3.3 Performance Results The performance results were similar for both topologies, AT&T and C&W. It clearly appears that the Greedy algorithm is more efficient, while the Random, as it is expected, is the worst. Due to lack of space we do not give detailed results. We can see for example that with the placement of 2 proxies on the AT&T topology we achieve 26% improvement with Greedy while the corresponding improvement for the HotSpot is around 12% and the Random around 8%. The corresponding percentage for the topology of C&W is for the Greedy 24%, for the HotSpot 5.5% and for the Random 4.5%. We also observed that the same behavior holds, even if we select different nodes of the network as servers. Our results agree with the performance results of other researchers [8].

4 ProxyTeller: The Proxy Placement Tool Based on the above two studies on the placement of proxy servers in the Internet and on the performance results of cache replacement algorithms, we developed a tool [18] that aims to give a solution to the placement problem using the Greedy placement algorithm. Likely, users will be administrators, who wish to place appropriately proxy servers in nodal points of the Internet. This tool could also be used for deciding on the required investments in order to enjoy certain desired performance improvements as well as for testing different placement algorithms and how they interact with replacement algorithms.

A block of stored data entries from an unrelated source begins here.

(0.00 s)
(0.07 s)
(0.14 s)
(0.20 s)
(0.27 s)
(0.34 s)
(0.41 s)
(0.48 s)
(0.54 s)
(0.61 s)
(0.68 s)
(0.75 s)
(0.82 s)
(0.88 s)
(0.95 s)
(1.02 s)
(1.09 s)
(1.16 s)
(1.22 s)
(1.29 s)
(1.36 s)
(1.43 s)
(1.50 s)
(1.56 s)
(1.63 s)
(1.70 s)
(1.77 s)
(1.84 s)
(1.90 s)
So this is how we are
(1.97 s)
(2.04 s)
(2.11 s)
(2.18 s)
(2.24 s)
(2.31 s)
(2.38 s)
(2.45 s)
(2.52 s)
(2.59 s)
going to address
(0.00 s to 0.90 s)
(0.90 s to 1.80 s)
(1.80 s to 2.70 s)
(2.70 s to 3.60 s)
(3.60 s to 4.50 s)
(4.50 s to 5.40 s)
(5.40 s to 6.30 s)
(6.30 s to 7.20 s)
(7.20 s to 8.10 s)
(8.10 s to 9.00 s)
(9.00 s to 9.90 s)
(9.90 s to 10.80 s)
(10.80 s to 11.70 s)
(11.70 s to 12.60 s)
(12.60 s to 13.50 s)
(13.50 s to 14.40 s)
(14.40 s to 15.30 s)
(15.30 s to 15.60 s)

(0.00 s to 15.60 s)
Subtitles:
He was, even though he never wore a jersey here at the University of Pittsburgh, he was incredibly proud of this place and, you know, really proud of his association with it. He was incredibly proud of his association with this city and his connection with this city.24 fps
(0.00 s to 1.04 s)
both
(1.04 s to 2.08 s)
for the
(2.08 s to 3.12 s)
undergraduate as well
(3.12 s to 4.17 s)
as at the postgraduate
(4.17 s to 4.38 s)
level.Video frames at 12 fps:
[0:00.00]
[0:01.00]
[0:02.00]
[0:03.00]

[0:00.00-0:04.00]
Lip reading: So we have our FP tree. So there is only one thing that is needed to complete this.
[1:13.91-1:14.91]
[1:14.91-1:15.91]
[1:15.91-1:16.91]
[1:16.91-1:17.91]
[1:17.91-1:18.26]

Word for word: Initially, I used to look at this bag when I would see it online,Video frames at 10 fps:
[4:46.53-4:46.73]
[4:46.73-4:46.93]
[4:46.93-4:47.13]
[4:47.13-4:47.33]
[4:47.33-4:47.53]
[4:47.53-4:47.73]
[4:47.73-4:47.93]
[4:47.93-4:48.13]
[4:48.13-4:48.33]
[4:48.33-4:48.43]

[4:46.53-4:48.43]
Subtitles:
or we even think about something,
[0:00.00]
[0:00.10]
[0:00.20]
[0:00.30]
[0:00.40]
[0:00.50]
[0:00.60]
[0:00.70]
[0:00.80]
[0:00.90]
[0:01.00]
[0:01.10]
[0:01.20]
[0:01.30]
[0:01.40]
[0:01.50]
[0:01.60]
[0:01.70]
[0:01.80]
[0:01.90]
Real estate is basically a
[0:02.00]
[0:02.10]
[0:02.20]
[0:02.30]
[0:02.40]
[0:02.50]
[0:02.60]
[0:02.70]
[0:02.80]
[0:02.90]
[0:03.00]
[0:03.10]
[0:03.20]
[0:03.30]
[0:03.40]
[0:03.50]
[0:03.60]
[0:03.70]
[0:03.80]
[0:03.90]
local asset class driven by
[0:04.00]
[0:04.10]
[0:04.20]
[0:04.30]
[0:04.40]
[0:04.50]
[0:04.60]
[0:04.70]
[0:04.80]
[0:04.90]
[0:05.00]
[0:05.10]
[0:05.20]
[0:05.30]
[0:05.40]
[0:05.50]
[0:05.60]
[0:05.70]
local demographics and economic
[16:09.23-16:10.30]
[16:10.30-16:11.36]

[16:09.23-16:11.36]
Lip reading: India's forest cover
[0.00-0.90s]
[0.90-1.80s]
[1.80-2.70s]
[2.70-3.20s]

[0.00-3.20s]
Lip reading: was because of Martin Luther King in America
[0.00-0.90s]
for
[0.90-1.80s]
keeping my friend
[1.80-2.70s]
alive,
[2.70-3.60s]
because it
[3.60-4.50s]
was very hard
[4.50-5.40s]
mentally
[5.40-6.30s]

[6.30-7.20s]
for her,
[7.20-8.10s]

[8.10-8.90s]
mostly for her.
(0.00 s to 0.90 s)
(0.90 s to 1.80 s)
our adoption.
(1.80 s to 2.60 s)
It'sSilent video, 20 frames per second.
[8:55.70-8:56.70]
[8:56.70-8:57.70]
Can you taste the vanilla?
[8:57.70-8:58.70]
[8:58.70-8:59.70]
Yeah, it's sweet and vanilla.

In the section that follows we present the tool's basic components and functionality.

4.1 Development Platform We used tools for developing interactive applications in the Internet, in order to make our placement tool easily accessible from a large number of users across the world. In fact, a demo for the tool is available [18]. More precisely, we used the PHP language along with the support of the MySQL database. For the presentation of the tool and its interaction with the users, we used HTML, while for the controls of data imported by the user we selected javascript. The algorithms of proxy placement were developed with C ++, while in certain points it was also essential to use Java. The system in which we developed the tool, supports a large number of users registering their data files and their preferences in the database, after having followed certain simple steps in order to become members of the system.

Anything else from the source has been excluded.